Down syndrome (ds) is the most common mental retardation syndrome in the world. It is more prevalent in males. The causes of the syndrome are multiple. The most common treatment is mental retardation therapy. Down syndrome (ds) is cured by early intervention.
The actual rate of DS is much lower than the national rate, as reported by the US National Down Syndrome Congress: The true annual number of DS babies born in the US is estimated at about 200,000, less than 5% of all infants with Down syndrome in the UK and 8.5% of all DS children being born in the U.S..\n
Current treatment is effective in many respects but a significant proportion of patients experience significant relapse within two years. The outcome of treatment appears to be influenced by the type of medication used. The most effective treatment is a combination of medication to control symptoms and behaviour therapy. However, the effectiveness of medication alone is very limited and treatment in which behaviour, medication and psychotherapy all work together to achieve remission is the most favourable in terms of relapse rates.
Down syndrome (ds) is a genetically complex disorder characterised by chromosomal rearrangements, which are often duplicated in mosaicing. The majority of cases are trisomy 21 and DYT6 is responsible for half of the DS population. Children and adults with phenotypically DS are at increased risk of developing mental disorders, which represent a major health care burden worldwide. The current understanding of the mechanisms that lead to the phenotype in DS as well as the treatment of psychiatric disorders for this population is in its infancy.
Signs of ds include increased hair growth (gooseflesh), overgrowth of the ear-folds, large head, broad forehead (macrostomia), broad nose, broad chin, a flat nasal bridge, large, wrinkly eyes, deep-set eyes, short neck, narrow head width, small ear-folds, short upper arm and long legs and feet. The facial features of ds may have no relation to IQ and may signify a special type of intellectual disability. The physical manifestations of ds are not very specific; they are sometimes overlooked. Some of the features of ds may be due to its effects on the normal growth pattern of the brain.
It seems probable that genes, environmental factors, and a complex mix of factors, all influence the health of individuals with DS and their progeny. Because of the genetic variability of DS, many genetic syndromes and conditions have already been identified, yet few are universally prevalent in every individual with DS. DS may even be a sporadic (nonfamilial) condition of variable penetrance. To make appropriate decisions about prenatal treatment, genetic counseling, and the care of affected infants and children, we need to continue to evaluate and refine our understanding of the complex genetic factors that are probably responsible for the complex health issues of individuals with DS.
In a controlled study of preschoolers with Down syndrome with and without a specific intervention, in-room use of a harness system was not effective as a treatment for balance and physical function.
Only a few of new drugs for ds could be identified. Overall, there is a lack of effective new treatments for ds. There is a challenge in ds research in order to find a new drug for ds that has the best chance to succeed. There are many potential new drugs for repairing, repairing, or targeting enzymes. However, there are several possible side effects. It would benefit ds research in order to select the most effective drugs and to minimize side effects, using the best of current research.
We conclude that these devices and programs can beneficially alter motor skills in children with DS. It can provide an increase in body weight, endurance, and postural stability and mobility tasks.
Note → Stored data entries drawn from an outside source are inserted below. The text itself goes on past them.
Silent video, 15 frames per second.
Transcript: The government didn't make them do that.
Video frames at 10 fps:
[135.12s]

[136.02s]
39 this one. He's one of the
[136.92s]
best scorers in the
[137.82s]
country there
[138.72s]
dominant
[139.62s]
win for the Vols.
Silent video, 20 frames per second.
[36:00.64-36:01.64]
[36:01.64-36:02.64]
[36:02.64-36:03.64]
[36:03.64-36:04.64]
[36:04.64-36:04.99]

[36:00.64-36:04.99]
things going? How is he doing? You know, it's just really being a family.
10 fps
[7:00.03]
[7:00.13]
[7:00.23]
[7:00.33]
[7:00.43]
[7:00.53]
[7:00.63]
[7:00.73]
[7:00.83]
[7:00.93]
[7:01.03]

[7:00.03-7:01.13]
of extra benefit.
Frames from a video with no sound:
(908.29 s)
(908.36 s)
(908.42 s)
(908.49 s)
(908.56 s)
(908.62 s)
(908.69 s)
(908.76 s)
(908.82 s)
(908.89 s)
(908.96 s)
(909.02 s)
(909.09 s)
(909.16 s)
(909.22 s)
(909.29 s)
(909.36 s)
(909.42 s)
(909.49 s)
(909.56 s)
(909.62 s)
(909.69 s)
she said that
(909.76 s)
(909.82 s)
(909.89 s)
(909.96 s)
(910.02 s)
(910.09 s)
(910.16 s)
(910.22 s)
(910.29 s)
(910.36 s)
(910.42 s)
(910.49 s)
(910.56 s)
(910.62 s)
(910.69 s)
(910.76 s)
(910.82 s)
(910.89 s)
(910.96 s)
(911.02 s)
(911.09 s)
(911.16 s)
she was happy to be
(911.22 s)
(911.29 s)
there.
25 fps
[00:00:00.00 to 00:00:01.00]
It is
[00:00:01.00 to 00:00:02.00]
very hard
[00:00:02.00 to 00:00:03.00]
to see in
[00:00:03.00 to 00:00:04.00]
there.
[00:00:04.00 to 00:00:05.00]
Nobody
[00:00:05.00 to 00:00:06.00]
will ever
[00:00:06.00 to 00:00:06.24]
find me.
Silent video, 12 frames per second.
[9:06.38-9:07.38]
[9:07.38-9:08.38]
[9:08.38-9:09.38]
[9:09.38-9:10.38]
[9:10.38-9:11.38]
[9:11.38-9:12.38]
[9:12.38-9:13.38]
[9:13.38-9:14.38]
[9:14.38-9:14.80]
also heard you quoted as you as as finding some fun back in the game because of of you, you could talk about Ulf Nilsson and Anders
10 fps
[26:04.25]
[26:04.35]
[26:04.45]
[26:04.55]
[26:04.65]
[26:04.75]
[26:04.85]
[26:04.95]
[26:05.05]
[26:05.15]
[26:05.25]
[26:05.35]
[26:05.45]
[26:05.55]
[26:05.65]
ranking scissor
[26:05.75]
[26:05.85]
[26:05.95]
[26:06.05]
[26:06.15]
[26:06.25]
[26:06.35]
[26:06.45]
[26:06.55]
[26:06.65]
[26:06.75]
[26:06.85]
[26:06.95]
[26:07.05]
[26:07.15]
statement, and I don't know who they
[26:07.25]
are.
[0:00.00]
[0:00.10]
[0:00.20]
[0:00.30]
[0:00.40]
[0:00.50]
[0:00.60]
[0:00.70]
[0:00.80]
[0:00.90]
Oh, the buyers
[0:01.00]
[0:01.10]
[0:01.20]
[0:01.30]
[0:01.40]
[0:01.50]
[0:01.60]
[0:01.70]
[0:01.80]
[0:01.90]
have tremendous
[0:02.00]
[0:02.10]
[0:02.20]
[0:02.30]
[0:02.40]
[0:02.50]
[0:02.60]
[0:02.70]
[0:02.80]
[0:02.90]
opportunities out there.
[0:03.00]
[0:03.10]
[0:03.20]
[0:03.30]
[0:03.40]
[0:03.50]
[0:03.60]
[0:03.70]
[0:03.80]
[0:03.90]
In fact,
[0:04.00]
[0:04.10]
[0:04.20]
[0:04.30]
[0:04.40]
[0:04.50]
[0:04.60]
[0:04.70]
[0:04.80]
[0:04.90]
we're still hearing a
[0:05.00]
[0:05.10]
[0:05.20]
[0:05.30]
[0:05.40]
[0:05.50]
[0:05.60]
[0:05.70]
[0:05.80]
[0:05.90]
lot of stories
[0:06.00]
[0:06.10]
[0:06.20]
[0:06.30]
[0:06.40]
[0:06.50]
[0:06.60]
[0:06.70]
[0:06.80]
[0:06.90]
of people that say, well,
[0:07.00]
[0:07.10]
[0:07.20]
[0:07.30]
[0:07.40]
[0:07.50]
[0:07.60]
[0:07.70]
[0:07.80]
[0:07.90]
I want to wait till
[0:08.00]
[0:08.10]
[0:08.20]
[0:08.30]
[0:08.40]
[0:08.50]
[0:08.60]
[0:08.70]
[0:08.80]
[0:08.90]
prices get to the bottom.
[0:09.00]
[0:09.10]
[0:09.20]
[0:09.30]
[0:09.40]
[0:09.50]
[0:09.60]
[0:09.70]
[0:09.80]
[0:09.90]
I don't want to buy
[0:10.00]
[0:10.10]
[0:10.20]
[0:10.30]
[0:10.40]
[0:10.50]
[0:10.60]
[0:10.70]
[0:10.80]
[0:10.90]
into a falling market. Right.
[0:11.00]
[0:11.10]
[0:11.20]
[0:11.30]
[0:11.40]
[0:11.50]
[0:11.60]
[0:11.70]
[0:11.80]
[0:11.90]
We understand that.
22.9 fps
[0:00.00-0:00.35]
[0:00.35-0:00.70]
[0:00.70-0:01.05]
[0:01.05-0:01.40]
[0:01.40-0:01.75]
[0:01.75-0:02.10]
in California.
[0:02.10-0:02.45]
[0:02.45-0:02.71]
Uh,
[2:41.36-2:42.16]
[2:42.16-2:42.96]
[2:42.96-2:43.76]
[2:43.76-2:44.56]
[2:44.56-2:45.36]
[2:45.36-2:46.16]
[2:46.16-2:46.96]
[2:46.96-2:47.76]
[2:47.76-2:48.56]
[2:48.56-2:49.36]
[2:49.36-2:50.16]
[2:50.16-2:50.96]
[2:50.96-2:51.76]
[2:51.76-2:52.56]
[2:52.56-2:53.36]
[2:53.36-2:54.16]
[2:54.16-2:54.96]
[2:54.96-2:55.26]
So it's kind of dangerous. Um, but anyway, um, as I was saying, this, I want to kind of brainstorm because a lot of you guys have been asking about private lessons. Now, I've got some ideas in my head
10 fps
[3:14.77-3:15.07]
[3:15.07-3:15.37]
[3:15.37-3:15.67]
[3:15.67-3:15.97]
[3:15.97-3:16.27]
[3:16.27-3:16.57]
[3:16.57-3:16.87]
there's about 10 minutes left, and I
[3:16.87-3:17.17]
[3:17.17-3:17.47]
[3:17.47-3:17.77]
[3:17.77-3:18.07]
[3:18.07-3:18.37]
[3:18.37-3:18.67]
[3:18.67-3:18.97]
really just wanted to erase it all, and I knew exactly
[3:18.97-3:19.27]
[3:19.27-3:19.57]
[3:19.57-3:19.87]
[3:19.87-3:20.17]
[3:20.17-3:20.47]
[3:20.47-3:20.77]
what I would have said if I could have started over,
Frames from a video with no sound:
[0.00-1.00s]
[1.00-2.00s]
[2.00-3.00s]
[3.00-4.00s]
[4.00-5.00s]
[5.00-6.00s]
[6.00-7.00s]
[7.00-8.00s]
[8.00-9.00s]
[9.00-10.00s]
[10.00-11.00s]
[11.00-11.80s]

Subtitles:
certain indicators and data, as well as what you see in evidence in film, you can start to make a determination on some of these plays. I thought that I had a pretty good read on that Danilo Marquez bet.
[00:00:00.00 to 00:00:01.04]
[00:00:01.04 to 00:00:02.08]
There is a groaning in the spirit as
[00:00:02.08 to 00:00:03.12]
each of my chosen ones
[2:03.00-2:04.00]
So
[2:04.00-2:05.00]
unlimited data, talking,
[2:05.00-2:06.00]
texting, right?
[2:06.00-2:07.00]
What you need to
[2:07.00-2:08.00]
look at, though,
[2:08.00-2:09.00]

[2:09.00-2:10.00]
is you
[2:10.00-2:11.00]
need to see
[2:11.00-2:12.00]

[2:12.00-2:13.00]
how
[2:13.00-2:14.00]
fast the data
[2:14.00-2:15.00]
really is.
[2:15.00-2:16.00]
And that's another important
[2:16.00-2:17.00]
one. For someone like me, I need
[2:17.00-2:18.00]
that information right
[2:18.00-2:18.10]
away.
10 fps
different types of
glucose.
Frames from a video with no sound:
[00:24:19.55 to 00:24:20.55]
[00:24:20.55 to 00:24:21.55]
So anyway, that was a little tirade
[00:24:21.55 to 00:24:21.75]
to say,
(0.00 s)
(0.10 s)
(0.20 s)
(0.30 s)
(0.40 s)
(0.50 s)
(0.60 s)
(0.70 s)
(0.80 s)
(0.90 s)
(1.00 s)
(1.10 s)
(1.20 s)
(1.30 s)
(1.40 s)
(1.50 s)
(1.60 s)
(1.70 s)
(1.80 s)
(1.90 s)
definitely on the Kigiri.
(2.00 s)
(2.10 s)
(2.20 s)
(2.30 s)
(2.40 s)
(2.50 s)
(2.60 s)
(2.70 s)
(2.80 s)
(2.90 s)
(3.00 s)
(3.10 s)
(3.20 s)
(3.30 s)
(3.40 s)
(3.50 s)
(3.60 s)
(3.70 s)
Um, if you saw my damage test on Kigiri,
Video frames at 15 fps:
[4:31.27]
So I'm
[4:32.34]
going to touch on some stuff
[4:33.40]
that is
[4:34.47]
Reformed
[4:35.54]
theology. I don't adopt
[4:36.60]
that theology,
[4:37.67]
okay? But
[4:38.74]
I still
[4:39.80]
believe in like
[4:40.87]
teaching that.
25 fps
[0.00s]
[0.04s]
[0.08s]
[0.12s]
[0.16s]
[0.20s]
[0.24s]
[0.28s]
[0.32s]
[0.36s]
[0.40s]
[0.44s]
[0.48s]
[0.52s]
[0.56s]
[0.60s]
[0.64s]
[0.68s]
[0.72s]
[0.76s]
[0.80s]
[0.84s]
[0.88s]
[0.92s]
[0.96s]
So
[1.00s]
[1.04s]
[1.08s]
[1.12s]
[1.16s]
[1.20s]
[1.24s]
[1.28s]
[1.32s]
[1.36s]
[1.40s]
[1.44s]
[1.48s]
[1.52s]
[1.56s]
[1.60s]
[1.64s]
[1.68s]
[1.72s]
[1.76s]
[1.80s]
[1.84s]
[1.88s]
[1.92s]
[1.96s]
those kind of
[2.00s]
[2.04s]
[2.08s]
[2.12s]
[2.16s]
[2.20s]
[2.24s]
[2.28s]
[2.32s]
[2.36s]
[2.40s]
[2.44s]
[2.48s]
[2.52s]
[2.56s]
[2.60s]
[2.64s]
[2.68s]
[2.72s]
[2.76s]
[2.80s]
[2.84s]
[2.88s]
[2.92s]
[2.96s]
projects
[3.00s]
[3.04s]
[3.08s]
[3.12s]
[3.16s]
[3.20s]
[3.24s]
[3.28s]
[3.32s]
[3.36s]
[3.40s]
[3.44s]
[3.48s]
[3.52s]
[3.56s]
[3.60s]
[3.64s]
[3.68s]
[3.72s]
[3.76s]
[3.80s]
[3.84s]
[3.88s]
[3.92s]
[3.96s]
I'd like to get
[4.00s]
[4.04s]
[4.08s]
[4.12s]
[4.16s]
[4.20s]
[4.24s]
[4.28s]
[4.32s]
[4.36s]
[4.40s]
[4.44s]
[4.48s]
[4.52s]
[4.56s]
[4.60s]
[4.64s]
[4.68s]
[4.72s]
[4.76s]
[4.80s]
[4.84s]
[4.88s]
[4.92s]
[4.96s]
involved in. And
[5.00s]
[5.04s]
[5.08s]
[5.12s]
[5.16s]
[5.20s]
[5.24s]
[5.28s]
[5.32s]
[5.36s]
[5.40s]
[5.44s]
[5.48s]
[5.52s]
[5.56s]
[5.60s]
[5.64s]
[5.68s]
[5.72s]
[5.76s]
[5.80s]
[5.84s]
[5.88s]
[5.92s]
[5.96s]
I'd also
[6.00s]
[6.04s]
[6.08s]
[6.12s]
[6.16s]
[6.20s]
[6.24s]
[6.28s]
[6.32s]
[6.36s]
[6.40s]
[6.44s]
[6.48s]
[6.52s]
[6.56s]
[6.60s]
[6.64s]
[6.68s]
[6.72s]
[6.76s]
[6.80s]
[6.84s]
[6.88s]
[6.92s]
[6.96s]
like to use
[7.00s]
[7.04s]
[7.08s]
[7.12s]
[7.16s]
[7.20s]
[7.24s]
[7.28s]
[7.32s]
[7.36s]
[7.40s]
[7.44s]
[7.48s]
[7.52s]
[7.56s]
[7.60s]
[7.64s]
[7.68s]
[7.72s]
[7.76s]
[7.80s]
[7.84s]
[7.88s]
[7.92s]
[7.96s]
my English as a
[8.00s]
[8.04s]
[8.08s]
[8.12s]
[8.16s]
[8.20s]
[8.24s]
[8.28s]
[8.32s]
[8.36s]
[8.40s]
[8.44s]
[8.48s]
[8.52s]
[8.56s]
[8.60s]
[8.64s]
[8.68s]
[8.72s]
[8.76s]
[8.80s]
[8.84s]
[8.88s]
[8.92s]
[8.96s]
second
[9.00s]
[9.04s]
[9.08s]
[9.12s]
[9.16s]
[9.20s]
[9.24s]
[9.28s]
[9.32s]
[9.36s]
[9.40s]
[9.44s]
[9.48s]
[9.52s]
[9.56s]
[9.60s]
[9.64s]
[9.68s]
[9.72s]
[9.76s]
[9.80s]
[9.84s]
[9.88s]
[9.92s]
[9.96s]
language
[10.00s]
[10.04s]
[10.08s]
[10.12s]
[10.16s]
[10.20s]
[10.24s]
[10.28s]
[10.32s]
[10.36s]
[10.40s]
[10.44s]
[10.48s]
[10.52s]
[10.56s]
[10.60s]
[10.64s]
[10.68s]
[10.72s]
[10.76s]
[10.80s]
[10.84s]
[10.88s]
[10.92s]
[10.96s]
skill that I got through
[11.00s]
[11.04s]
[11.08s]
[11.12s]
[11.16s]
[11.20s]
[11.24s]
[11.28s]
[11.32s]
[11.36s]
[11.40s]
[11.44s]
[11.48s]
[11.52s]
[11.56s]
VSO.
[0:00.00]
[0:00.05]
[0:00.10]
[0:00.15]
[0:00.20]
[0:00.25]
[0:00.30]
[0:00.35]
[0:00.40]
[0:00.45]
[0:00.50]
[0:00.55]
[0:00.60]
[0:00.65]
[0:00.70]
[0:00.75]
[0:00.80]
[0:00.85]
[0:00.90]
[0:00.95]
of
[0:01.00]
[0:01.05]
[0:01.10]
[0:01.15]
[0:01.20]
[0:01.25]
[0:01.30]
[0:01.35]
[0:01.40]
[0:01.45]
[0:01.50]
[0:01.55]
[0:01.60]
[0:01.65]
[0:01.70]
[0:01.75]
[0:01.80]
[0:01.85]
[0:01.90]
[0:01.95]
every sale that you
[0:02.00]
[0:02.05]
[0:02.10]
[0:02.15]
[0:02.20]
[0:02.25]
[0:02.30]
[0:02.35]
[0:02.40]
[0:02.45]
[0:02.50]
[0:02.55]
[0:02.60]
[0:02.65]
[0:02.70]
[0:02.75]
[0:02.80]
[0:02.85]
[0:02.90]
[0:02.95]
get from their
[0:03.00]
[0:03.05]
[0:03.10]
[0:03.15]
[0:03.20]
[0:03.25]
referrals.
There might be a benefit in maintaining social interaction levels and communication skills as well.
Data from a recent study provides preliminary evidence that partial BWSTT harness is safe for use in non-impaired older adults. Data from a recent study warrant further research designed to inform the provision of this treatment to older adults.
Allowing patients with Down's syndrome to participate in a clinical trial provides a valuable method to obtain further and accurate information on some aspects of their condition. It also offers patients and parents with more options than the current information presented in the medical records. Such information may prove helpful in deciding to join a clinical trial, when choosing an individual physician, or when discussing future health plans. The ultimate goal is to create a clinical trial that is representative of the general population, and that incorporates most or all the issues affecting each individual patient.
The type of enrichment used is an important factor in the ability to overcome the negative effects of the partial weight support harness. Thus, the type of play equipment and the design of the harness system are a major determinant in the ability to overcome the negative effects on motor skills with a partial weight support harness in children with Down's syndrome. The data should serve as preliminary information for a design that includes a variety of enrichment equipment for the different children's motor abilities.